◆ What is needed: What is needed is an exact copy of the lines in the entries below from the one holding "[711.80-712.70s]" through the one holding "[720.80-721.70s]", pictures excluded.

◆ Material supplied:
╭──
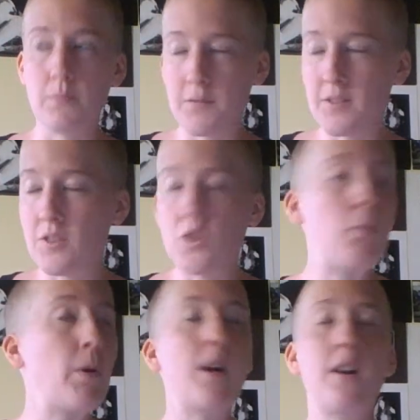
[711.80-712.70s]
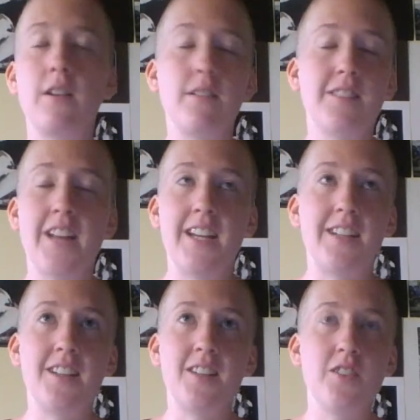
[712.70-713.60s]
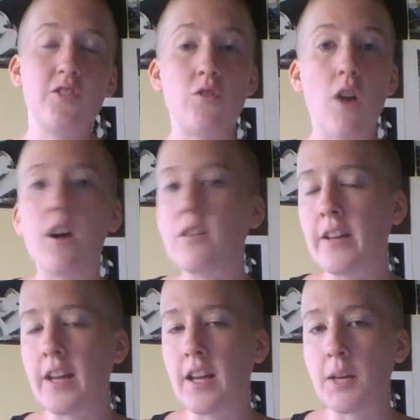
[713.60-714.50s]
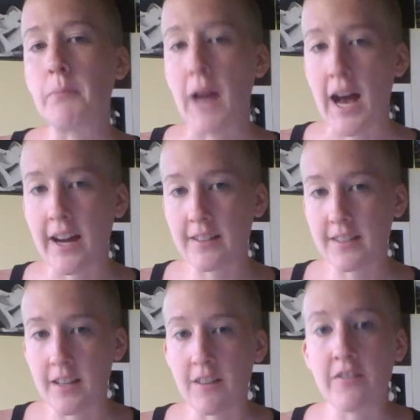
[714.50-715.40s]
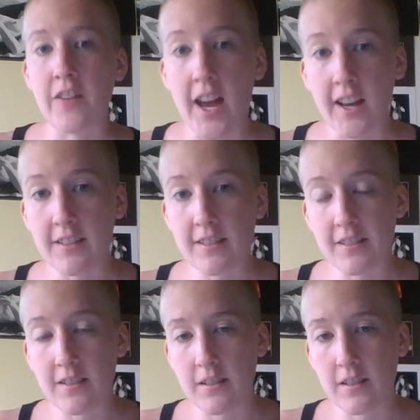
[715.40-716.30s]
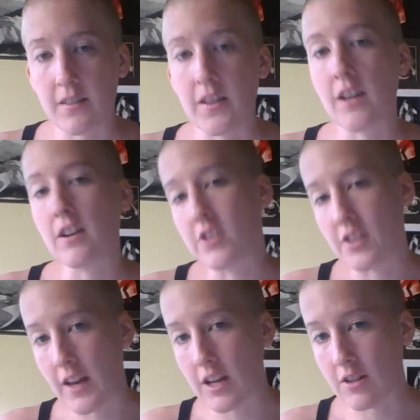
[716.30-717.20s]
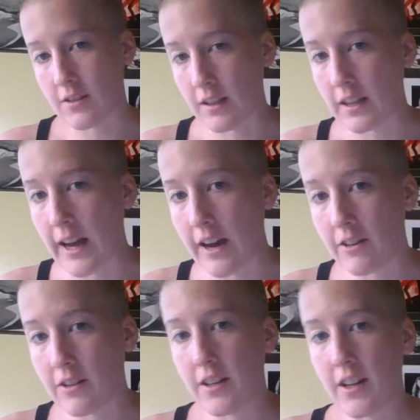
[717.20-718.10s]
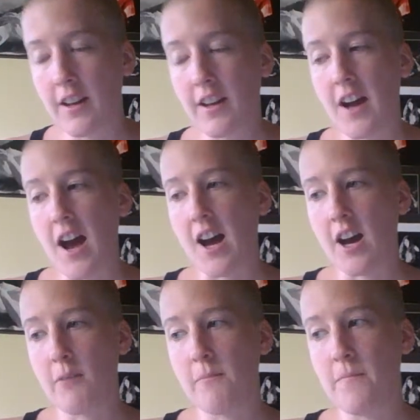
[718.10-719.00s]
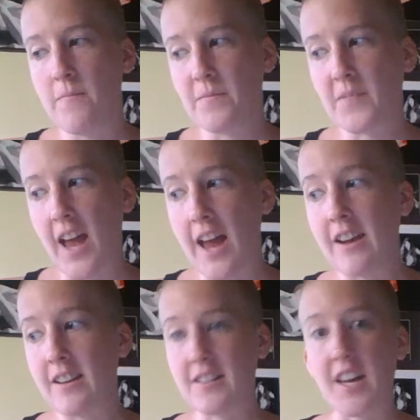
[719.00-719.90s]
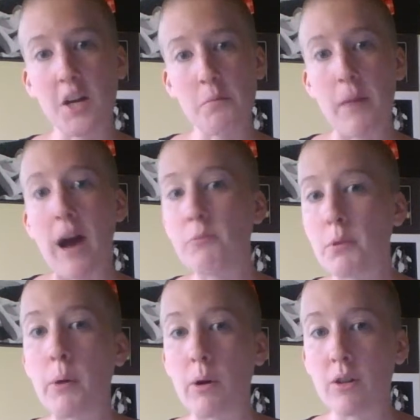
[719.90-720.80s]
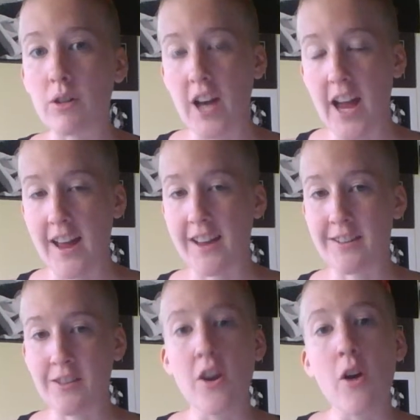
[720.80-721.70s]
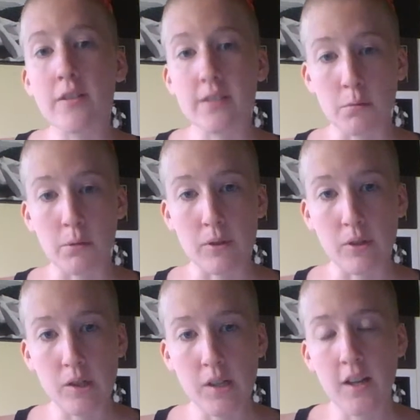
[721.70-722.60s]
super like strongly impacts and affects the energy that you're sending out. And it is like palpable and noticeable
╰──
╭──
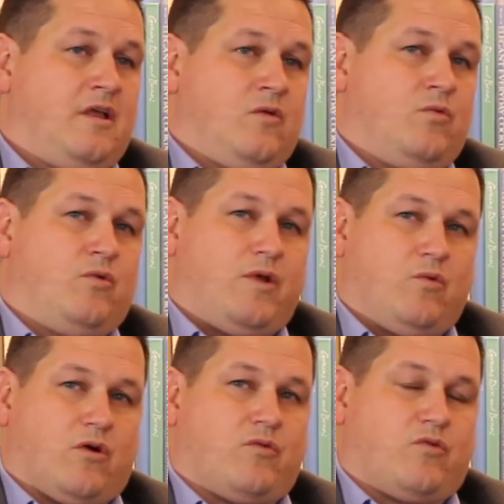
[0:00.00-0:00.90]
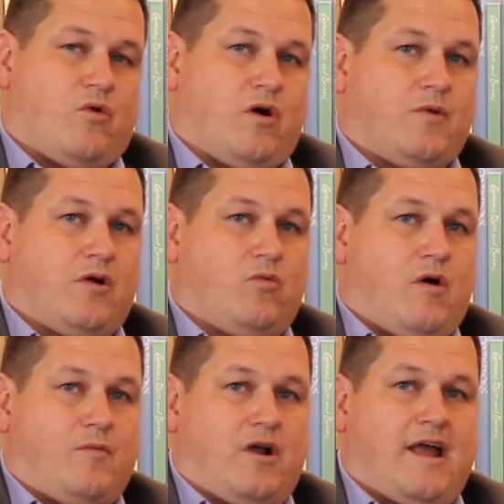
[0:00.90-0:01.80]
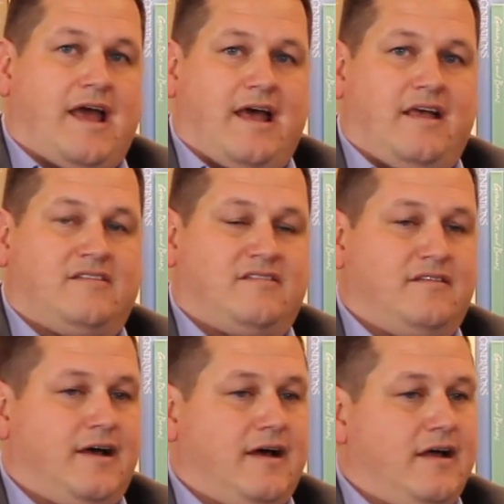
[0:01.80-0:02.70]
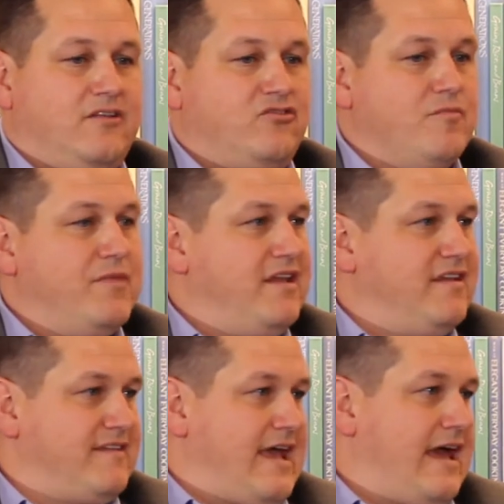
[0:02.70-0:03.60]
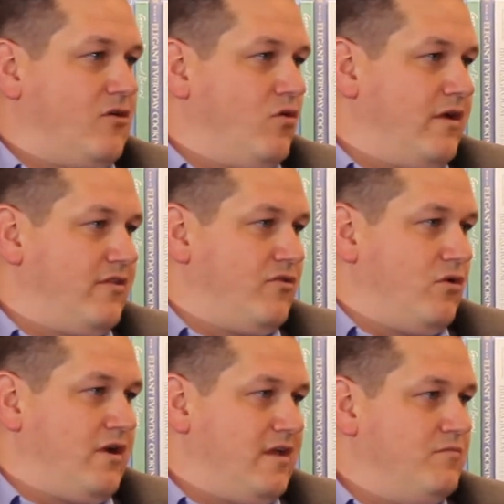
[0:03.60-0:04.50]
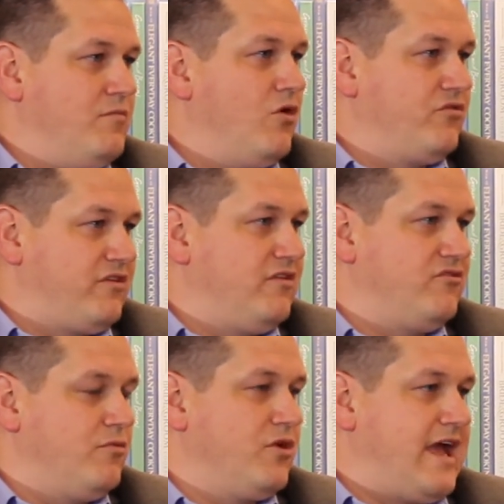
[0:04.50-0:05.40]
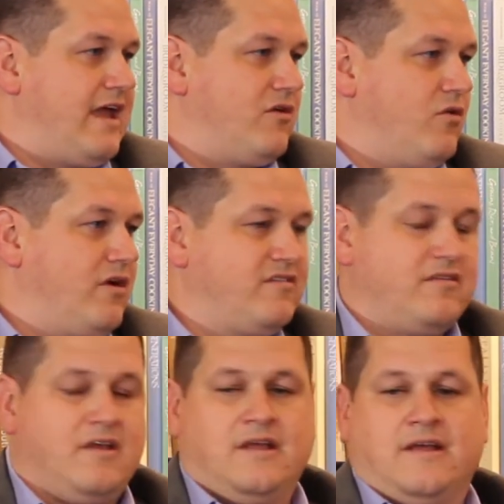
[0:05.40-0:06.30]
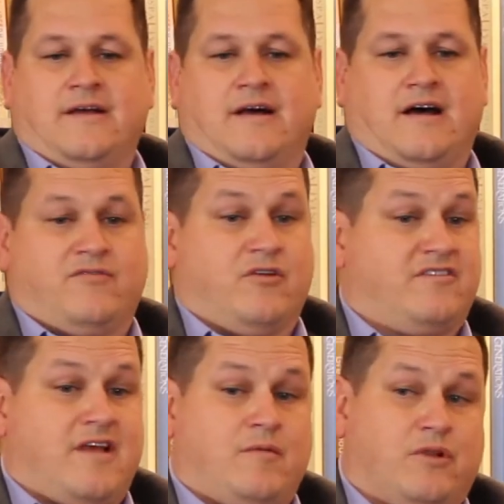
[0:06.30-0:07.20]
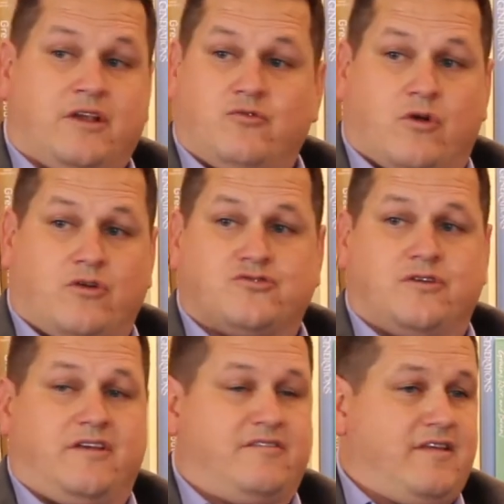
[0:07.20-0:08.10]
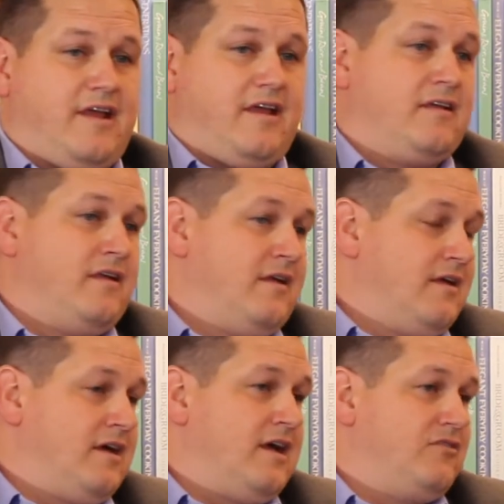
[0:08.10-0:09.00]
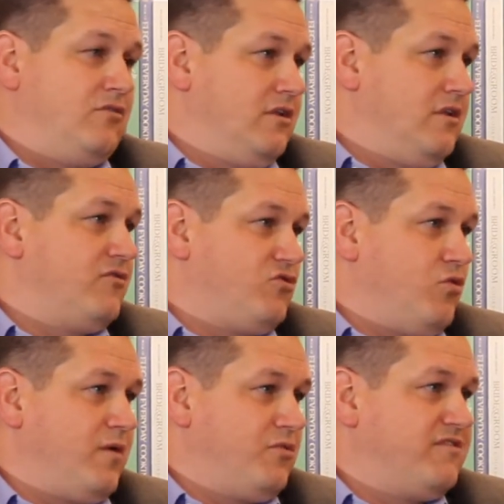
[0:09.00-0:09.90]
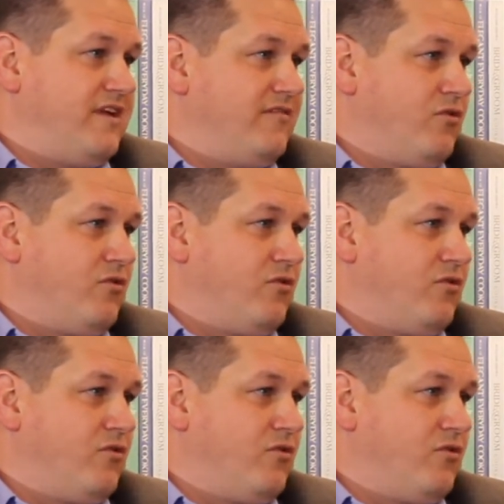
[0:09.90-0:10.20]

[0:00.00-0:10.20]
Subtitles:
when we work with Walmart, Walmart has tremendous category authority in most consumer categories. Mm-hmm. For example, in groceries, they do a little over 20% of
╰──
╭──
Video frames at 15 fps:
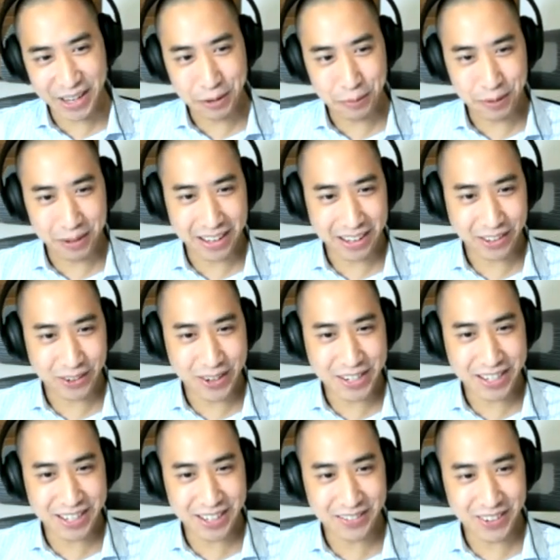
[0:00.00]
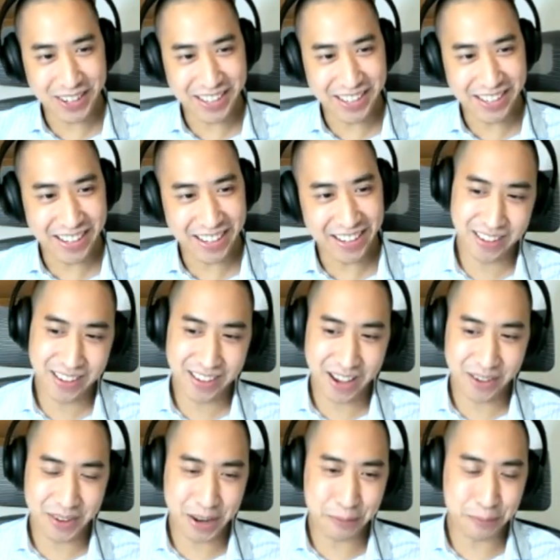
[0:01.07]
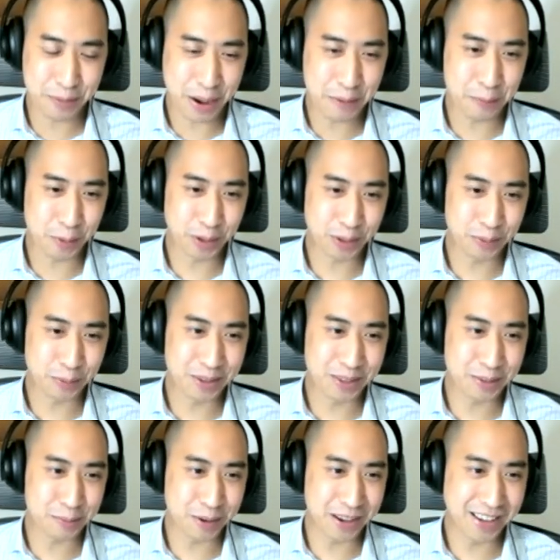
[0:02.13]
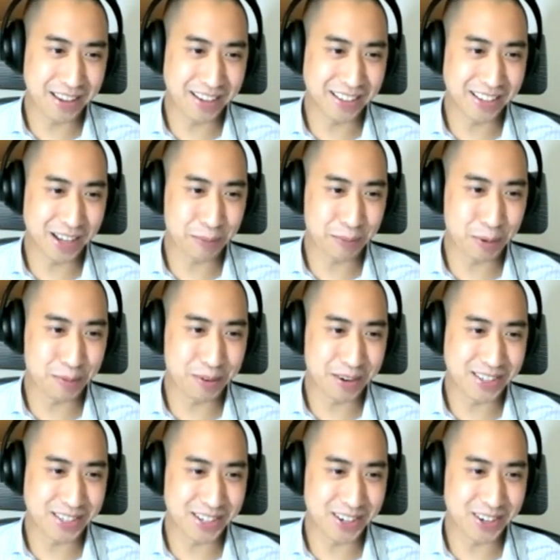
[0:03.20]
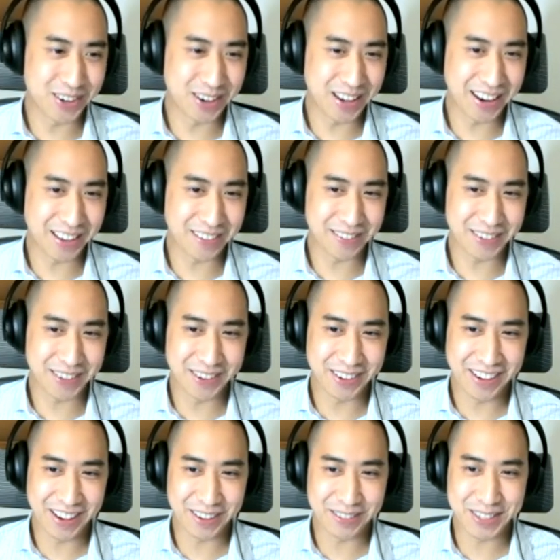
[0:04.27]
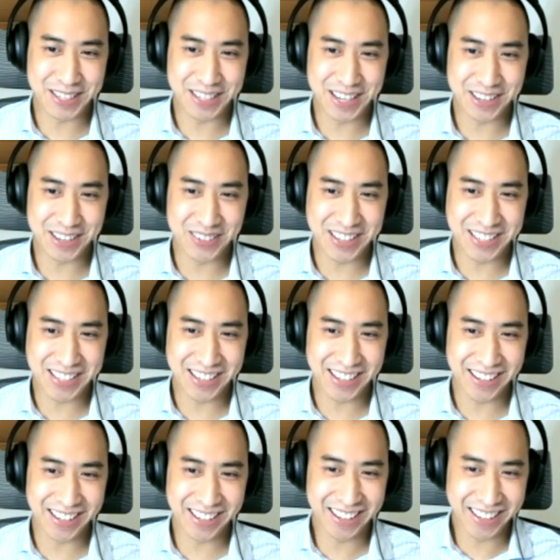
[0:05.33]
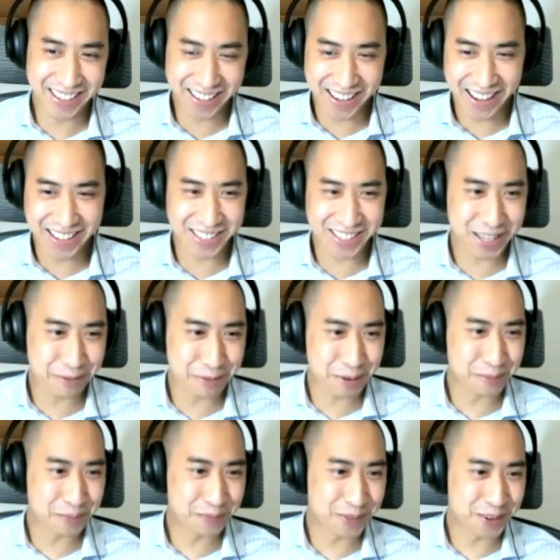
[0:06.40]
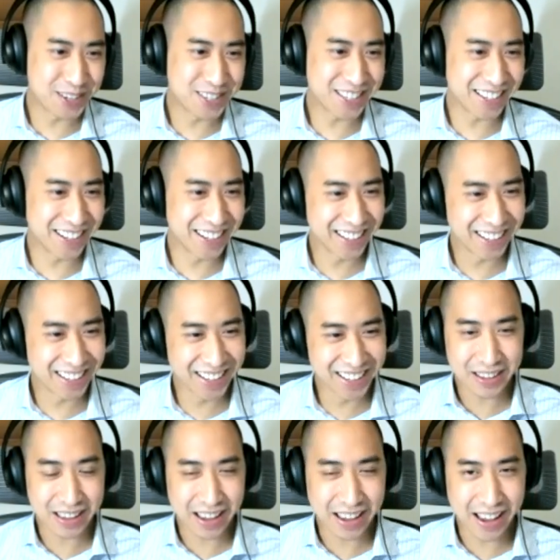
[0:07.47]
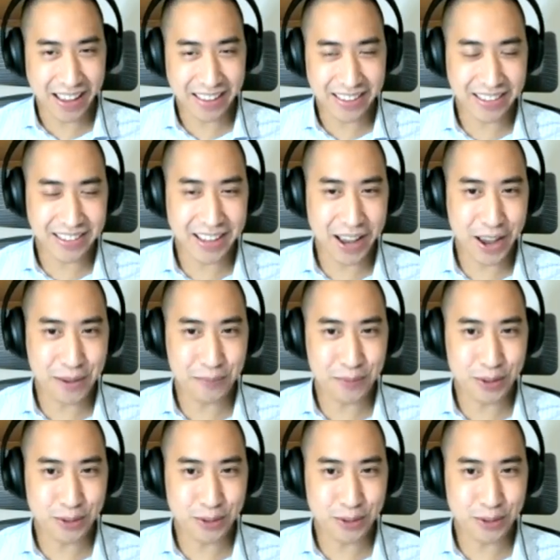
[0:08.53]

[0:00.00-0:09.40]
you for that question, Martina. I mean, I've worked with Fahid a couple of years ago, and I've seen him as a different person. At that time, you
╰──
◆ Result below:
[711.80-712.70s]
[712.70-713.60s]
[713.60-714.50s]
[714.50-715.40s]
[715.40-716.30s]
[716.30-717.20s]
[717.20-718.10s]
[718.10-719.00s]
[719.00-719.90s]
[719.90-720.80s]
[720.80-721.70s]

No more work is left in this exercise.